先日、転職についてキャリア面談をしました。
30代の男性です。面談の中で大学時代の就活の話がでました。こんなエピソードです。
「百社ほどトライし最終的に1社から内定をもらうことができました」。
リーマンショック直後の就職難の時期だったようです。
立派だなあと思ったのは、徒労のようにみえる百社へのトライアルは、まさにフィールドワークでもあったことでした。
自分の希望・適性と業界・職種のマッチングを行い、方向性を微調整し、目標を定め直し、そこに絞って応募。そして最終的に1社を射止めました。勝利しました。
流されているのではなく、自分の望む思いが原動力(ドライビング・フォース)になっていたことでした。
その過程は一見徒労にみえるかもしれません。しかし、数か月におよぶその経験は、その方を成長させることにつながったようです。その経験を通じて、知的格闘技のできる社会人に生まれ変わったのです。
何度も折れそうになる心を自ら支えながらの数か月。本当は自分自身に勝った・・・。そのように私には感じられました。
そんな面談を終えた後にこう思いました。
ここで一旦キャリア理論を脇において、<知・情・意>という人間をはかる尺度(スケール)で転職を捉えてみよう、と。
徹底的に地上目線で。
転職するあなたの立場から、もう一度リアルに転職を考えてみたいと思ったのです。
ここでは「知的格闘技」をするための最低限の準備をおさえておきたいと思います。普段無意識にあなたが行っていることが、「こういうことだったのか!」と再発見することもあるでしょう。
さて、それでは何を準備したらいいのでしょう?
それを知りその準備を実行すれば、勝利に50%近づきます。残りの50%はそれに沿った「行動」あるのみです。
「知」(intelligence)の世界はそれほどのチカラがあります。学べる「知」の背景にはおびただしい試行錯誤と失敗があります。それらから「知」は抽出されました。
簡単なMindMapに、ここで学ぼうとする「知」の体系をまとめました。ご覧になってみてください。
<知・情・意>の中にある「知」の尺度(スケール)に、あなたの準備すべき事柄を整理してあります。
いざ事を起こす前にできれば準備しておきたいことです。
「敵を知り、己を知れば百戦危うからず」という言葉があります。孫子の兵法ですね。
・敵を知る・・・「リサーチ」によって自分の望む求人情報を把握している。
・己を知る・・・「自己理解」によって自分自身を知っている。
それによって、「戦略」(戦い方)は組み立てられます。
戦いは消耗しますから、戦略をたてて最小限の努力で最大限の成果をあげようとします。
ここで「自己理解」があいまいなまま転職活動に入っていくことは、あまりお勧めしません。自分自身のことは全ての行動の起点ですから、できるだけ言語化してみましょう。
・何をしてきたか?・・・Do
・何ができるのか?・・・Can
・何をしたいのか?・・・Want
履歴書や職務経歴書をまとめる作業を通じて自分自身のことを「言語化」できるでしょう。まずは書いてみる。自分がどのようなキャリアを経験してきて、今どう思っているか?今どこに進んでいきたいのか?
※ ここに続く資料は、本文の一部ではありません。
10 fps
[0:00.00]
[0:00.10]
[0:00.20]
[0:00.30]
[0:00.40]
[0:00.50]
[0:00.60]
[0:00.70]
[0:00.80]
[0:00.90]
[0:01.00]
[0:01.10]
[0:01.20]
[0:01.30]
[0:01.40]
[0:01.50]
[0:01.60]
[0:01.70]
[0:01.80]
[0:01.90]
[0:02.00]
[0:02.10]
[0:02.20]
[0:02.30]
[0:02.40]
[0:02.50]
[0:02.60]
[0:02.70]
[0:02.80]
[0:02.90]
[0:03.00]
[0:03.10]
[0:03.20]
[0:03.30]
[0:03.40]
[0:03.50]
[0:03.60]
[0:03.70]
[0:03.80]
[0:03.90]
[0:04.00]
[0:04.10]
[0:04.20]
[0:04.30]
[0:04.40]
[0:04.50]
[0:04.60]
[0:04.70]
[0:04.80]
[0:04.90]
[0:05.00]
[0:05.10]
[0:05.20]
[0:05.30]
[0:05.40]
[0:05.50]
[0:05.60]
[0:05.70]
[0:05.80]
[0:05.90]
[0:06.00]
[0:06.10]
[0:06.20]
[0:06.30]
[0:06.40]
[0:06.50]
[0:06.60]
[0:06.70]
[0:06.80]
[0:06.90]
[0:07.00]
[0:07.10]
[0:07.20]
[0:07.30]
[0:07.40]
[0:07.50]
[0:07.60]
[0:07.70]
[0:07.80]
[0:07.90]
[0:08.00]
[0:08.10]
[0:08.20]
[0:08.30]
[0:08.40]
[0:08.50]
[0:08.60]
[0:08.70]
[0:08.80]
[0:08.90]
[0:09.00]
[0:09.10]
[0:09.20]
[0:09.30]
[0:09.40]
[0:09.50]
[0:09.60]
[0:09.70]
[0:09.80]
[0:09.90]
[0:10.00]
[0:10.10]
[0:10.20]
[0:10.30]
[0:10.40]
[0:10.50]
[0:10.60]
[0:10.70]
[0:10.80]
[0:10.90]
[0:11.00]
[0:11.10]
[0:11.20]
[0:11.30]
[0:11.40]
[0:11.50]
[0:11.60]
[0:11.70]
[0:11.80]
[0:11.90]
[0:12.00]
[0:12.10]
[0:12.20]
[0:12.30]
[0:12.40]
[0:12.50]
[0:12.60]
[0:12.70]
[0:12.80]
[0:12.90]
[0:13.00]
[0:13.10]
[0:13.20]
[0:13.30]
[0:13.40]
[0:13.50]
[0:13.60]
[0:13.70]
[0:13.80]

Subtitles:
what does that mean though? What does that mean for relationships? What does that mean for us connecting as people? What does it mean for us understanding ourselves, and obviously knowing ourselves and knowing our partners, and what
それを自分で言葉にしていくことによって、考えを整理します。面接対策にもなります。自分の言葉で語れるように。
そして「リサーチ」です。
それによって、現実世界をつかみます。
労働市場(マーケット)で、自分のほしいもの(求人情報)を明らかにしていきます。インターネットでたくさんの求人情報をみることができます。HWの求人も今ではネット検索できます。転職エージェントから情報提供される前に、できるだけ自分で情報を掴む訓練をすませておいた方がいいでしょう。与えられたエサに飛びつくのではなく自分でエサを探しましょう。
情報にふりまわされないように。求人をみる自分の眼を養います。自分の現実を見る眼。その現実と自己理解とのマッチングによって、応募すべき、応募したい求人がみえてきます。
「戦略」については別記事で詳述したいと思います。
「OODA LOOP」(ウーダ・ループ)とあるのは、戦闘機パイロットの訓練された「意思決定スキル」です。
「トップガン」や「トップガン・マーヴェリック」で描かれた世界ですが、これはあなたの転職活動にそのまま応用できるものです。是非あなたに使ってもらいたいスキルです。
なぜなら転職活動の主役は、間違いなく あなたなのですから。